[Stored items]
_ _ _ _ _ _ _
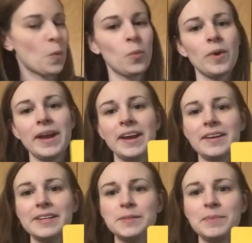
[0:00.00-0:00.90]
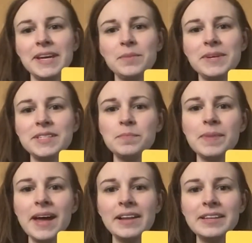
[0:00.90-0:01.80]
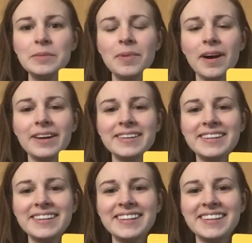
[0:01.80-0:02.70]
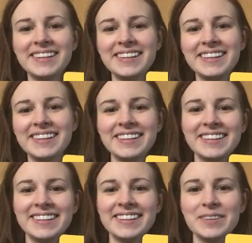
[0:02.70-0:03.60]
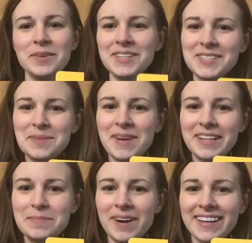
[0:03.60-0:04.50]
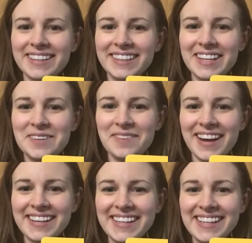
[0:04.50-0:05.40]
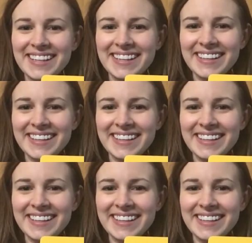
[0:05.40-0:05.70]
Where is baby's belly button? Where's your belly button? Can you find it?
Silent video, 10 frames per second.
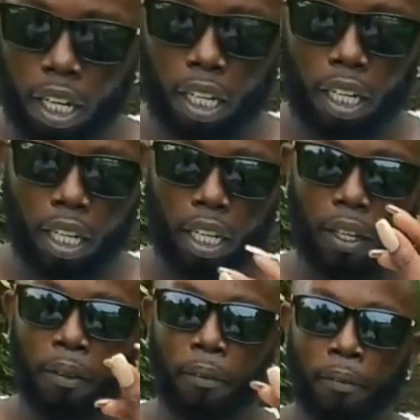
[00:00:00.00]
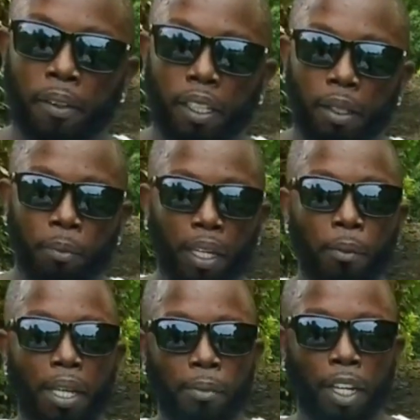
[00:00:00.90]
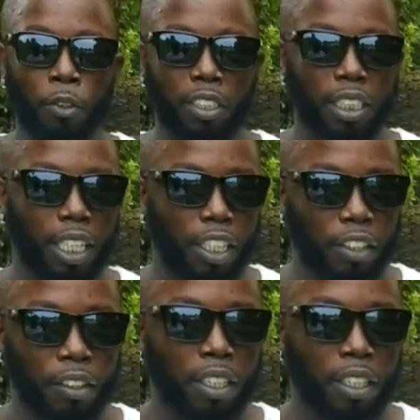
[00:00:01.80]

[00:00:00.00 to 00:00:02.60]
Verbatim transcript: You have this? But a big man out still now.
_ _ _ _ _ _ _
> **Exercise**: In your copy, exclude the pictures and repeat each entry above exactly.

> **Answer to this exercise**:
[0:00.00-0:00.90]
[0:00.90-0:01.80]
[0:01.80-0:02.70]
[0:02.70-0:03.60]
[0:03.60-0:04.50]
[0:04.50-0:05.40]
[0:05.40-0:05.70]
Where is baby's belly button? Where's your belly button? Can you find it?
Silent video, 10 frames per second.
[00:00:00.00]
[00:00:00.90]
[00:00:01.80]

[00:00:00.00 to 00:00:02.60]
Verbatim transcript: You have this? But a big man out still now.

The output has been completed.